[Recorded data]
************

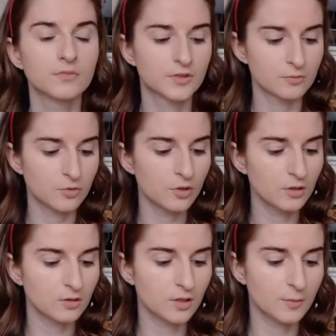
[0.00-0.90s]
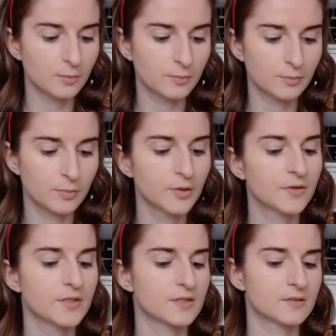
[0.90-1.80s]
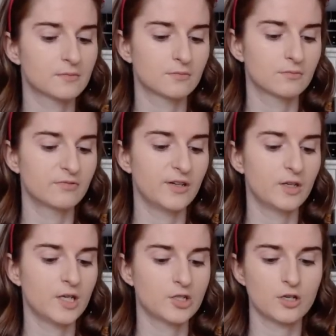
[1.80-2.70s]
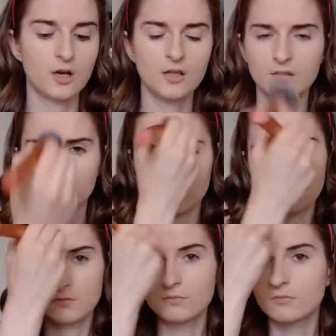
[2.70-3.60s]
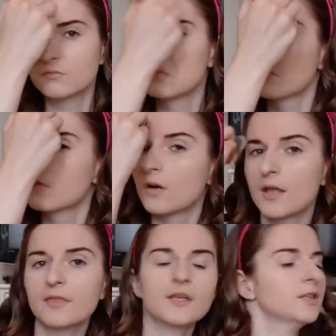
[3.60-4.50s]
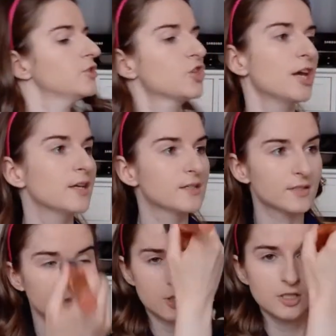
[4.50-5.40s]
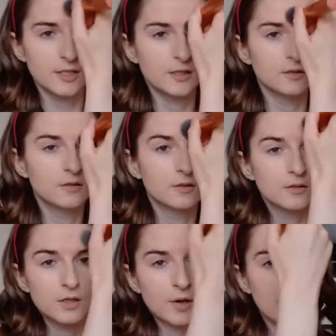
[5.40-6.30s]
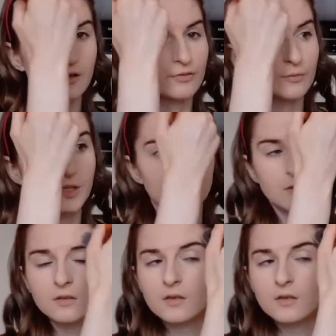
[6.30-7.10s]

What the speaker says: the more I put this foundation on, I think the shade is actually okay for me.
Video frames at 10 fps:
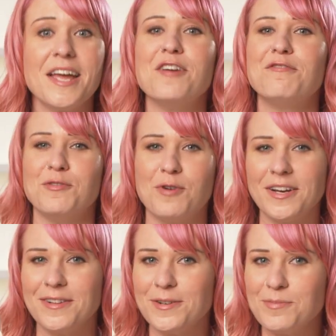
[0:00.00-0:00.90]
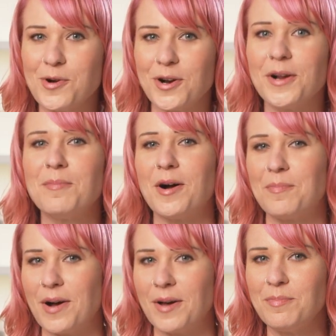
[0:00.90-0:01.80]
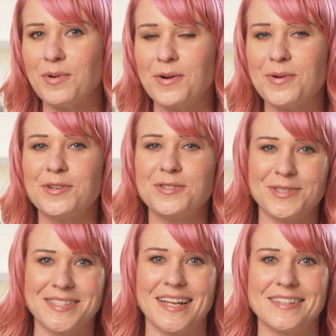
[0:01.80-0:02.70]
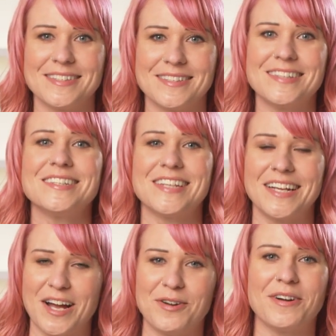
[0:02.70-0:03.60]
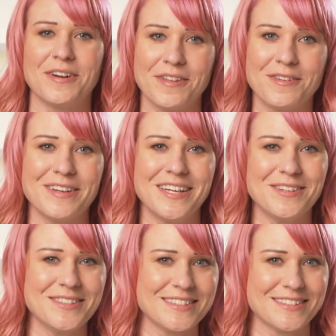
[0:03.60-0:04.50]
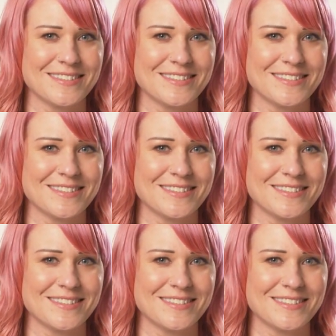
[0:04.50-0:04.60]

If you want to learn more about Bond Pro or Dualsenses, check out our other videos.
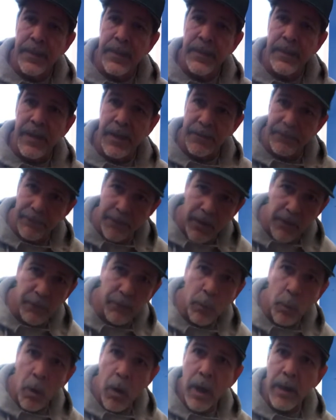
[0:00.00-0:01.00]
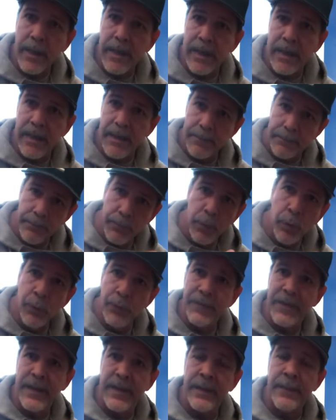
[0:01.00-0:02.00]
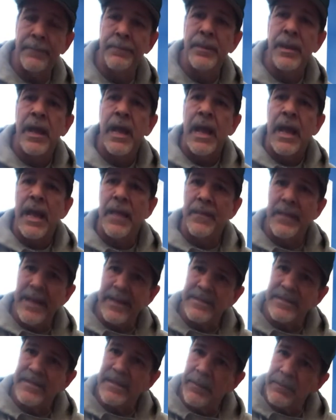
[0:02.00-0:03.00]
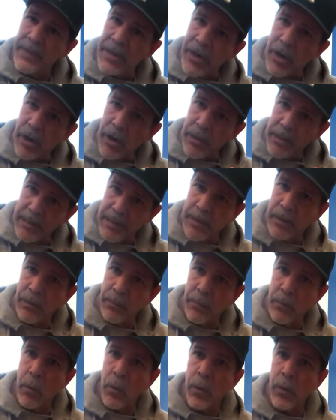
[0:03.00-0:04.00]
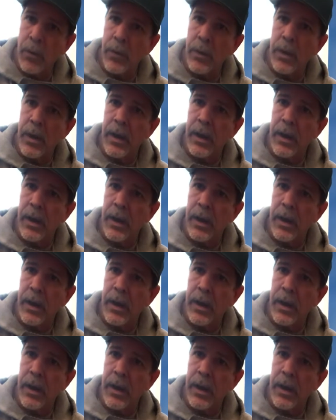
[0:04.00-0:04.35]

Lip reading: that involve walking and moving, and then some that are a little more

************

> What the exercise asks
Reproduce all of the data exactly; the pictures do not belong in the copy.

> Answer box
[0.00-0.90s]
[0.90-1.80s]
[1.80-2.70s]
[2.70-3.60s]
[3.60-4.50s]
[4.50-5.40s]
[5.40-6.30s]
[6.30-7.10s]

What the speaker says: the more I put this foundation on, I think the shade is actually okay for me.
Video frames at 10 fps:
[0:00.00-0:00.90]
[0:00.90-0:01.80]
[0:01.80-0:02.70]
[0:02.70-0:03.60]
[0:03.60-0:04.50]
[0:04.50-0:04.60]

If you want to learn more about Bond Pro or Dualsenses, check out our other videos.
[0:00.00-0:01.00]
[0:01.00-0:02.00]
[0:02.00-0:03.00]
[0:03.00-0:04.00]
[0:04.00-0:04.35]

Lip reading: that involve walking and moving, and then some that are a little more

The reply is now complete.